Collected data
---
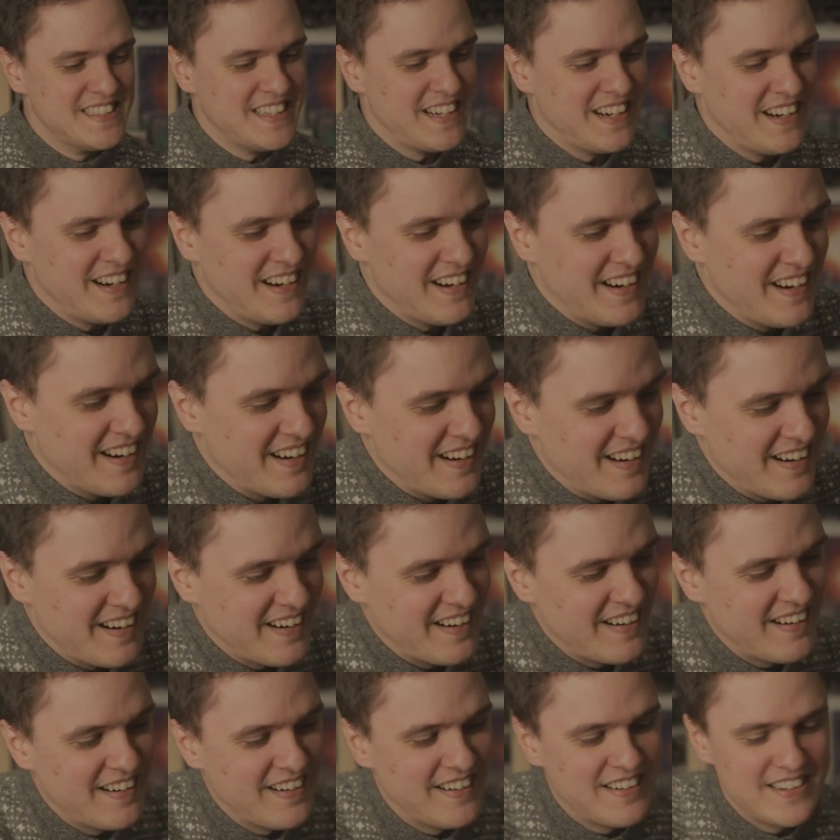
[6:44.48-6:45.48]

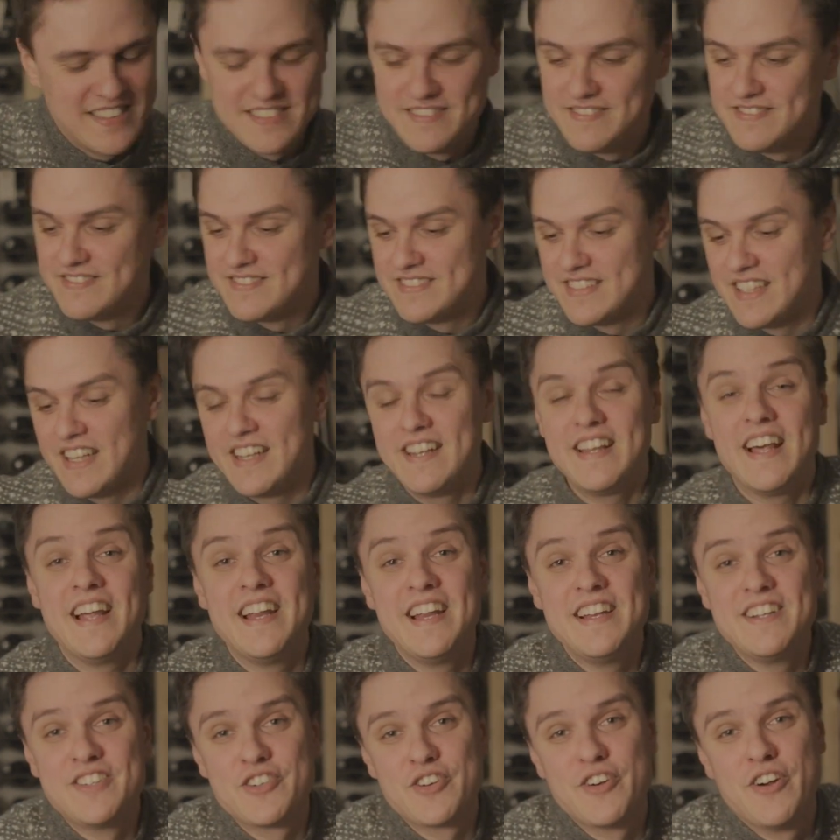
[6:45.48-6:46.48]
Oh, the
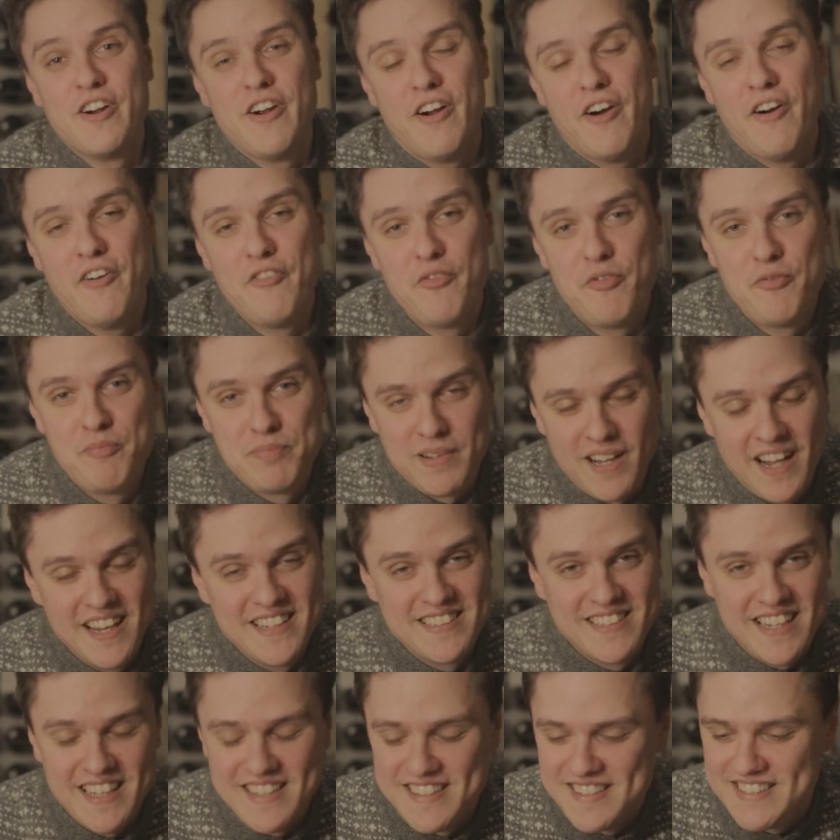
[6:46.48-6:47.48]
danger of
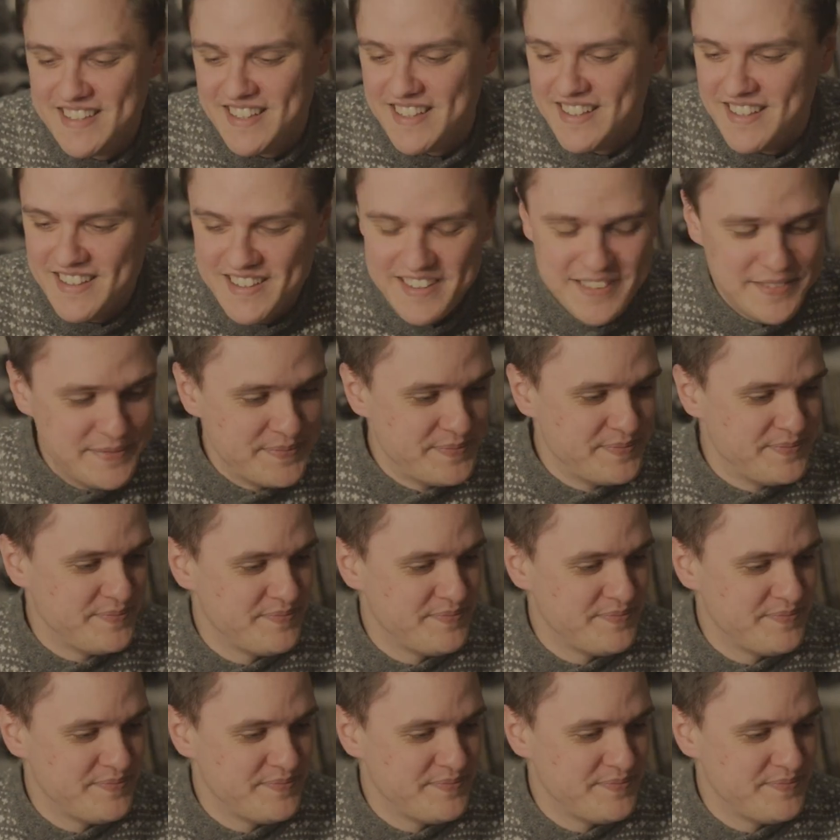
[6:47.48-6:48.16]
blind tasting, huh?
---
**PROBLEM DESCRIPTION:** Copy the data word for word and omit every picture.

**WRITTEN RESPONSE:**
[6:44.48-6:45.48]

[6:45.48-6:46.48]
Oh, the
[6:46.48-6:47.48]
danger of
[6:47.48-6:48.16]
blind tasting, huh?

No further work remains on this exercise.